How to detect whether index maintenance affects SQL Server performance (4300997)

Retour

Commentaire envoyé

Cet article vous a-t-il à résoudre un problème ?

Sélectionner une évaluation

Titre

How to detect whether index maintenance affects SQL Server performance
Résolution
The article How to detect whether index fragmentation affects SQL Server performance explains how and in what cases the Index fragmentation affects SQL Server performance, and when a DBA should and should not have to deal with fragmented indexes. This article will deal with the situation when Index fragmentation affects SQL Server performance and has to be dealt with

There are two approaches to SQL Server index maintenance to fix the index fragmentation - REORGANIZE or REBUILD commands. SQL Server index maintenance is an expensive operation performance-wise, and it must be planned and executed carefully, especially in situations when dealing with large indexes. Therefore, it is important for acquiring an understanding of index maintenance and how it can affect SQL Server performance, to learn how indexes work in the background and the data structure behind SQL Server indexes.

SQL Server index structure

SQL Server stores indexes in the disk using the data structure format known as the B+tree (not to be mixed with B-tree, which isn’t the same format). The B+tree is hierarchical structure that consists of 3 segments (levels) – Root, Intermediate and Leaf.
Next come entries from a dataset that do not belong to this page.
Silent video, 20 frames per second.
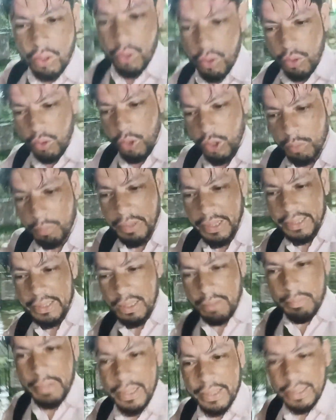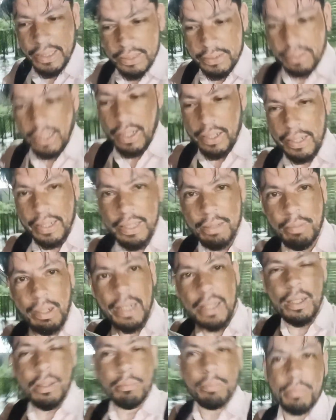और देखते देखते जा रहे हैं भाई
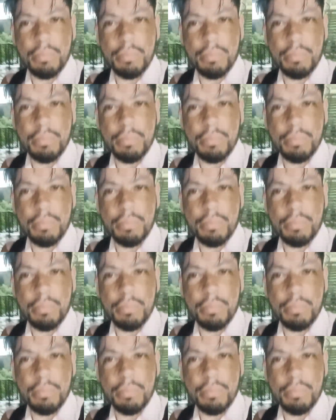हम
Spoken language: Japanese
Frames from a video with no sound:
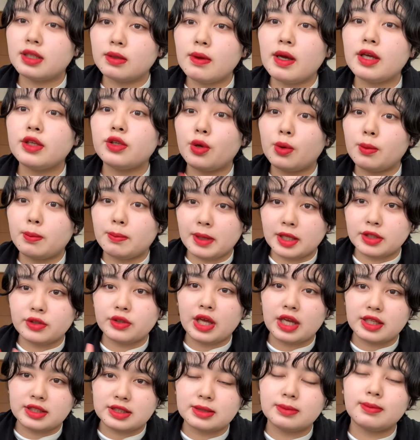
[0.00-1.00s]
は4番と
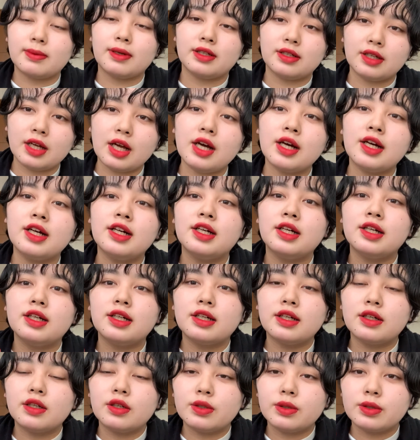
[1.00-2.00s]
8番が
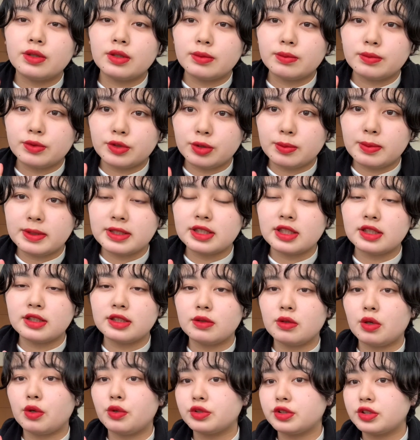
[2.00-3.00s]
ブルベさん
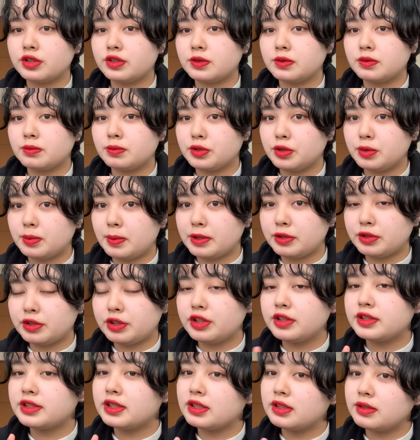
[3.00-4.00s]
にはおすすブルベ
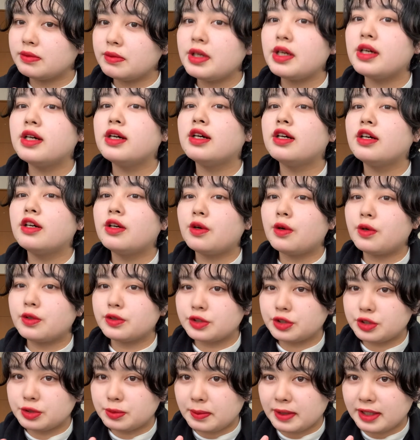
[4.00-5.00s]
冬さんにはお
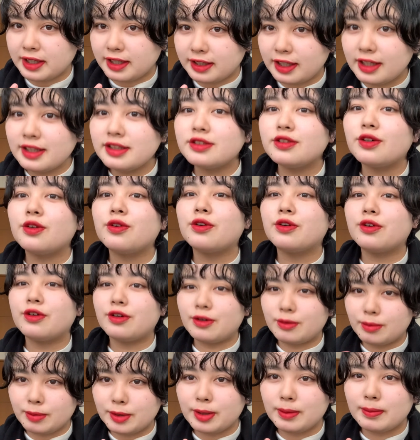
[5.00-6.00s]
すすめかなと
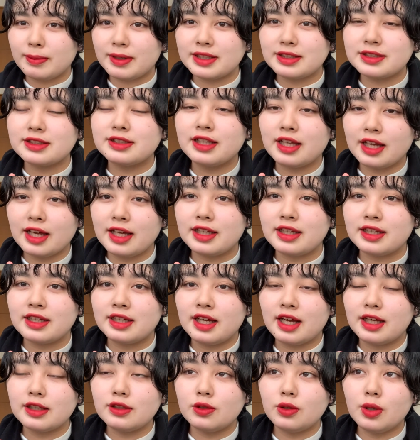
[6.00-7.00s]
思いますはい
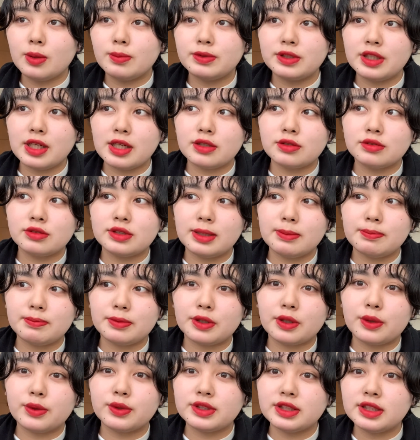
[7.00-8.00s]
あとはブラウンリップ
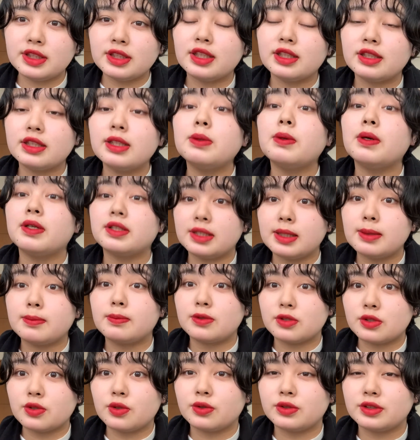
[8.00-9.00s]
が欲しい方は
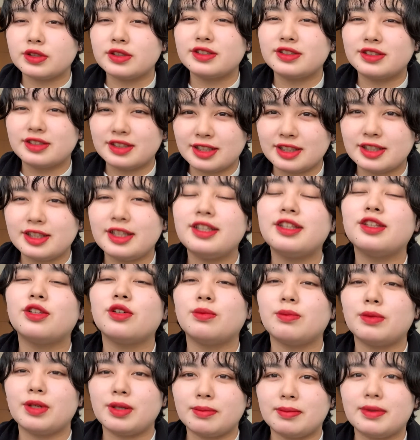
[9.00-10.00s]
ディープソールいいと
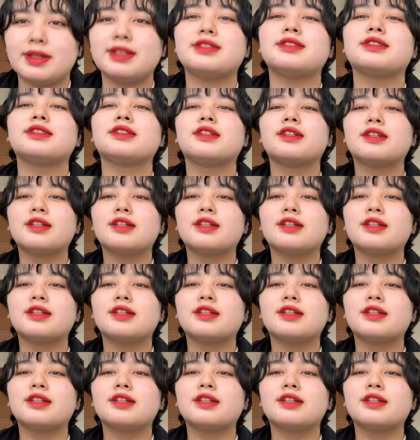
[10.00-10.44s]
思います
In the B+tree index structure, all of the data is hosted in the leaf pages, while the key values and pointers are hosted in the root and intermediate segment. Also, the B+tree index structure has some pointers that are used to point to the previous and next page at the same level. Thanks to this structure, a query can perform index scan in one direction, from root to the leaf without a need to go up and down between the segments to locate the result. For example, if a query is issued with a predicate WHERE Id = 96, it will start at the root where the adequate page will be referenced in the intermediate level. In the example above, the first page references values between 1 -100, so it will go from root to that page. That page will reference the second page in the next intermediate level (51-100), and from there the query would go to the leaf node page (76-100) for value 96

Knowing this will help understand what the REORGANIZE and REBUILD commands will do. The REORGANIZE and REBUILD commands perform their job in a quite different way and with different effects. Commands themselves are not subjects of this article so those will not be explained in depth, but rather at the level that will allow the user to understand how to detect and recognize when the performance of SQL Server is affected

ALTER INDEX REORGANIZE

The Index reorganize operation is a light weight operation that is always performed online in any SQL Server edition and it shouldn’t cause any serious blockings. Reorganize has some advantages and disadvantages, due to the way it works... and it works completely different compared to the index rebuild operation

First, an index reorganize will not defragment the whole index, but just the leaf part of the index. This means that in case of large and heavily fragmented indexes, the intermediate section could be quite large and highly fragmented as well, but it will not be defragmented. While the reorganize operation will not cause the plan recompilation which is good, it does not update statistics and this has to be handled manually after the reorganize operation completes. Since it is the single threaded only operation, it will work slower.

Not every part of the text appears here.